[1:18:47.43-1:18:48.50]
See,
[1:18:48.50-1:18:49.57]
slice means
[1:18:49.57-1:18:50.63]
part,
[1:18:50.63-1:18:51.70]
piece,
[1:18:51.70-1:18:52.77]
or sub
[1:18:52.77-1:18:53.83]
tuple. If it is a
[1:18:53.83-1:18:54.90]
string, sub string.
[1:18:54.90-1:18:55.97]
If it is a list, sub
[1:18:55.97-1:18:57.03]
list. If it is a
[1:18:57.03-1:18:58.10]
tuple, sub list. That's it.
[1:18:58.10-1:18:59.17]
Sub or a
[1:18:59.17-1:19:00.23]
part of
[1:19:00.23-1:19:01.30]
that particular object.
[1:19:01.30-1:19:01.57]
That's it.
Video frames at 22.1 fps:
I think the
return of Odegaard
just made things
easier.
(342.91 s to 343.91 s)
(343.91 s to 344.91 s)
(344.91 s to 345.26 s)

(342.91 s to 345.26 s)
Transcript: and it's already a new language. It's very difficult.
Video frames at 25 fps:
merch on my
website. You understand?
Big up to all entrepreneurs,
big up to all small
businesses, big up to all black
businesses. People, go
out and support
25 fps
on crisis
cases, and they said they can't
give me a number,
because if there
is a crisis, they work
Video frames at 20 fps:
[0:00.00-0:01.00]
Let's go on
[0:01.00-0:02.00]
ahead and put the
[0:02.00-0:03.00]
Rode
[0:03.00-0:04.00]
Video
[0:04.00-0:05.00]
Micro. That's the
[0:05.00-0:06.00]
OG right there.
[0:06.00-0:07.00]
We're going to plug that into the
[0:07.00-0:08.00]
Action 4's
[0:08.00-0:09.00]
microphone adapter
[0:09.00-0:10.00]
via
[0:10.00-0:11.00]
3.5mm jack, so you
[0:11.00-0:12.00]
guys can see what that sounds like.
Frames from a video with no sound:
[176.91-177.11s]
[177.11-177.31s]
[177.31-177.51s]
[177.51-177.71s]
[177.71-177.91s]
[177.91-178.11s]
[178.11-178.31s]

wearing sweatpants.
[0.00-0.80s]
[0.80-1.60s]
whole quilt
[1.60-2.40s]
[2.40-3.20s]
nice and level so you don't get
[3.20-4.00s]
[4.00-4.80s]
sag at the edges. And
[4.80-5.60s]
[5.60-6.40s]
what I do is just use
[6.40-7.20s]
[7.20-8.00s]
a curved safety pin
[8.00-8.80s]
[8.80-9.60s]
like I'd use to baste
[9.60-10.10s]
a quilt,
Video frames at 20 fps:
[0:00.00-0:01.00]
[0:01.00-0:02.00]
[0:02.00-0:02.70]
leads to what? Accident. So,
▬▬▬
= Exercise requirements =
No line before the one containing "[4.80-5.60s]" belongs in the answer; give again exactly that line and all lines after it through the end of the data.

= Result =
[4.80-5.60s]
[5.60-6.40s]
what I do is just use
[6.40-7.20s]
[7.20-8.00s]
a curved safety pin
[8.00-8.80s]
[8.80-9.60s]
like I'd use to baste
[9.60-10.10s]
a quilt,
Video frames at 20 fps:
[0:00.00-0:01.00]
[0:01.00-0:02.00]
[0:02.00-0:02.70]
leads to what? Accident. So,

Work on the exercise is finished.